On Tue, Nov 25, 2008 at 1:26 PM, Benjamin R. Haskellwrote:
> On Tue, 25 Nov 2008, Allan Caffee wrote:
>> On Mon, Nov 24, 2008 at 5:33 PM, Benjamin R. Haskell
>> wrote:
>>> Long ago, I set some things up for easily sharing my Zsh startup scripts
>>> between various computers I use. I did most of this when I was still fairly
>>> new to Zsh, so some things might have easier/better ways to do them, but
>>> this is how I set mine up. Some features:
>>> 1. Automatically runs any files matching .zsh_* in my home dir, excluding
>>> vim swap files
>>> 2. For running as root, I can just link my normal-user .zshrc and .zshenv
>>> files, and it'll detect that they're linked, and use the .zsh_* files from
>>> my normal-user directory
>> That sounds really dangerous.  You're offering a hook for someone to
>> execute arbitrary code as root.  If someone breaks your user account they
>> could for example add a file in your home directory that resets the root
>> password or does some other really mean things.  If you want root to have
>> the same setup as your regular user you should put it somewhere that only
>> root can write.
> I was thinking about that as I posted to the list, and since you pointed it
> out, maybe I'll get some general feedback... (sorry if this is too
> off-topic)
> Like many users (I suspect), most of the systems I'm talking about here are
> essentially single-user systems.
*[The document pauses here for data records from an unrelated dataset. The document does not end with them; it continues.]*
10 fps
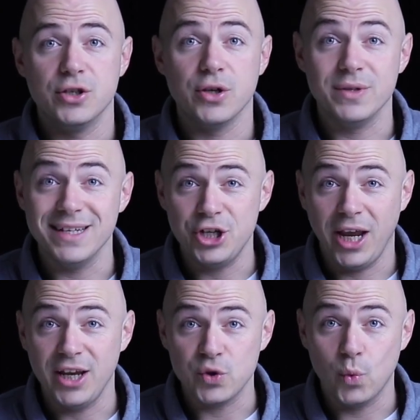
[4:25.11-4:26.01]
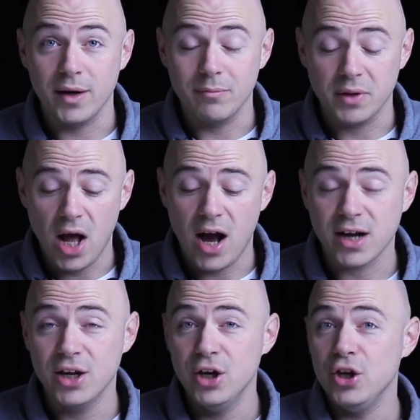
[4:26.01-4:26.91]
So to change one
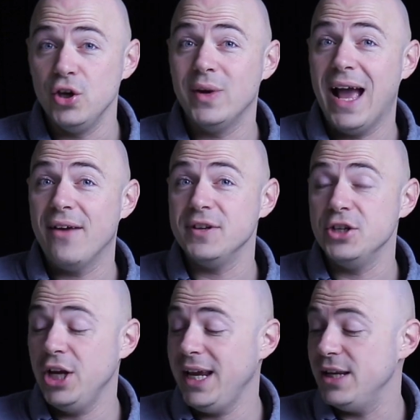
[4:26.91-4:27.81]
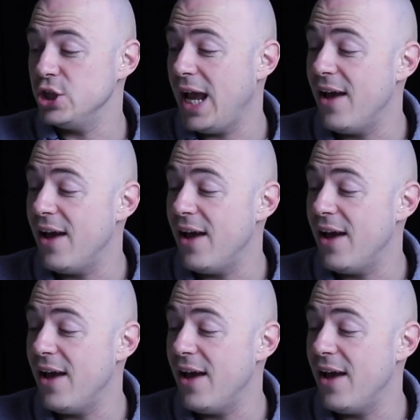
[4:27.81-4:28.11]
block, you'd have to change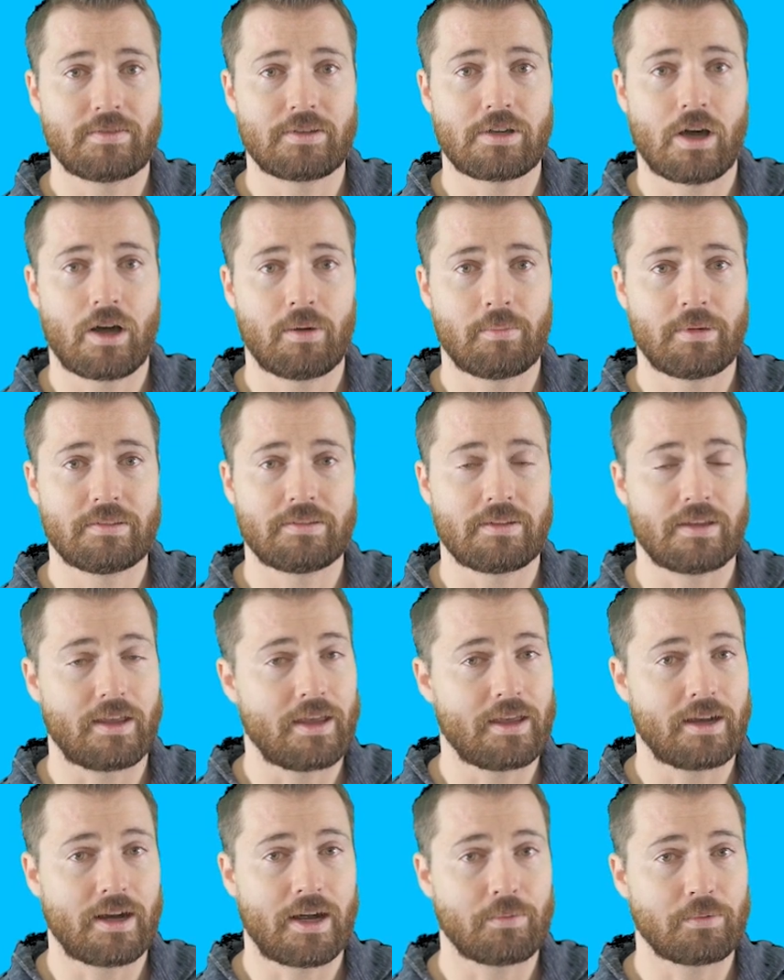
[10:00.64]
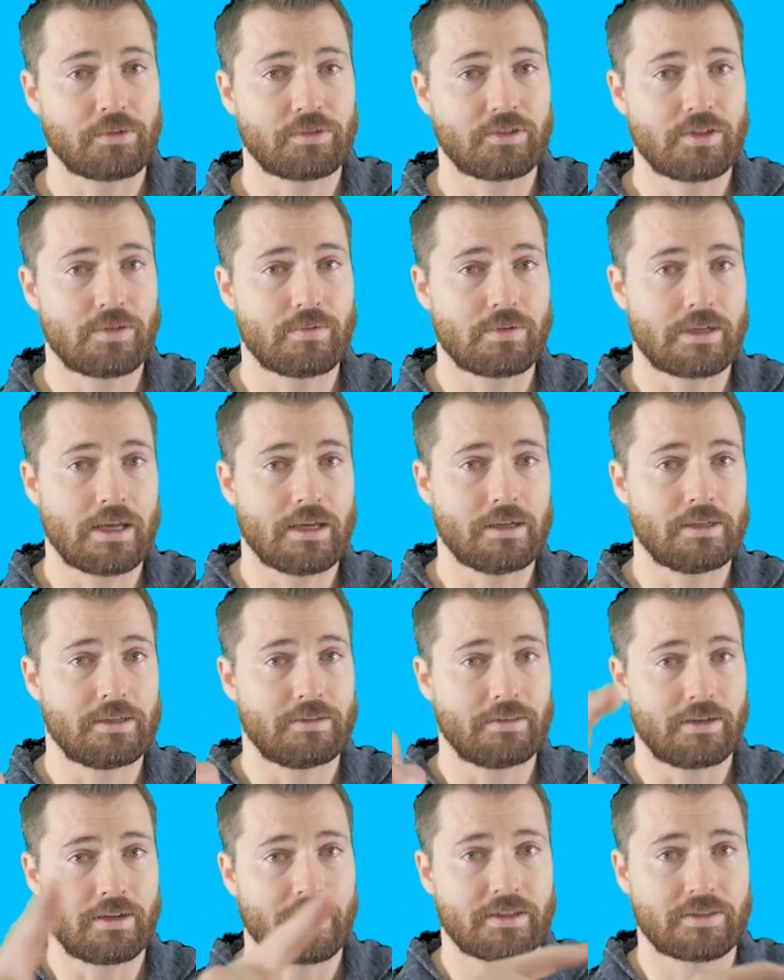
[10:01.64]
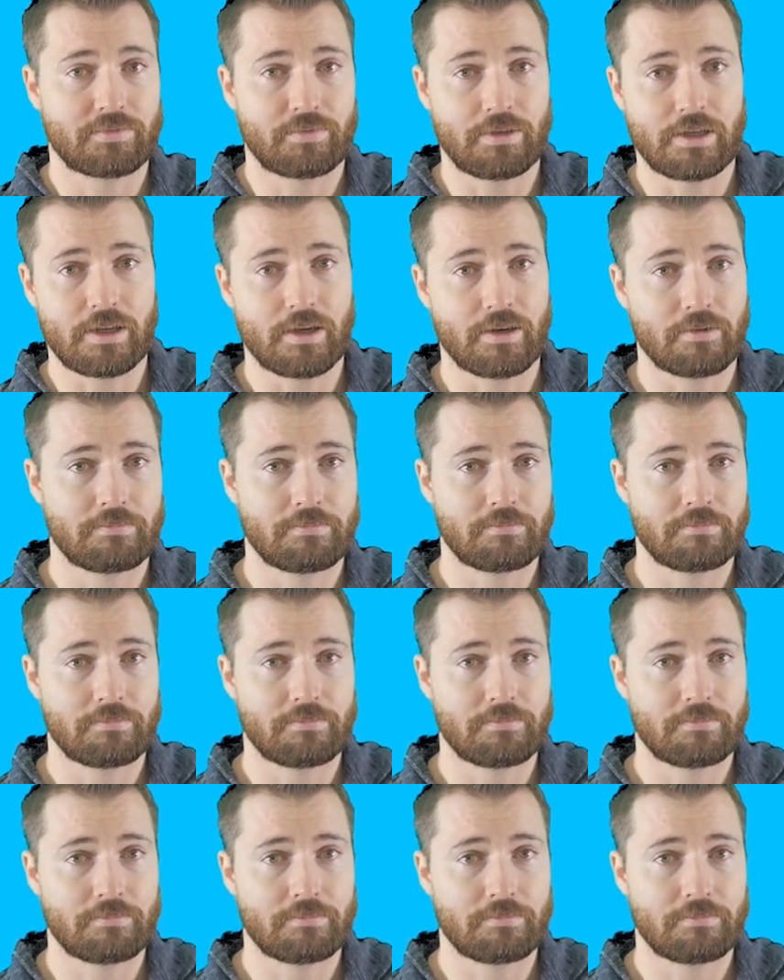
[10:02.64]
a comment, and I will see you again in the next video.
I log in under a normal user account, but
> the only reason not to log in as root is 'rm -rf /' protection. (i.e. so as
> to not cause unintentional damage.) On other systems, either:
> 1) I don't have root access, so this doesn't apply
> 2) The systems are properly secured (running/behind a firewall,
> non-essential services are off, passwords are strong, system is kept
> up-to-date, and I only ever log in to my normal account via SSH with keys)
> [modulo, of course, this discussion]
> Am I really setting myself up for badness via this automated .zsh_* stuff?

Yes.  Automatically running code as root that can be written by a
regular user is a very bad idea.

> And even beyond those reasons... I always got the impression that someone
> capable of using exploit X to break into a normal user's account had a
> pretty low barrier to using exploit Y to elevate their privileges to root.
> Is that not generally the case? [i.e. a system is only secure as its least
> secure user]

That's not really true at all.  It's much harder to get root
privileges with a user regular account than to break into the
system...  and with a setup like yours, you make it much much easier
for someone to run arbitrary code as root, and compromise the system
entirely.  The fact that extracting a tarball in $HOME that extracts a
(hidden!) file name .zsh_* can cause a script to be run as root that
can do anything at all to the system is very, very bad.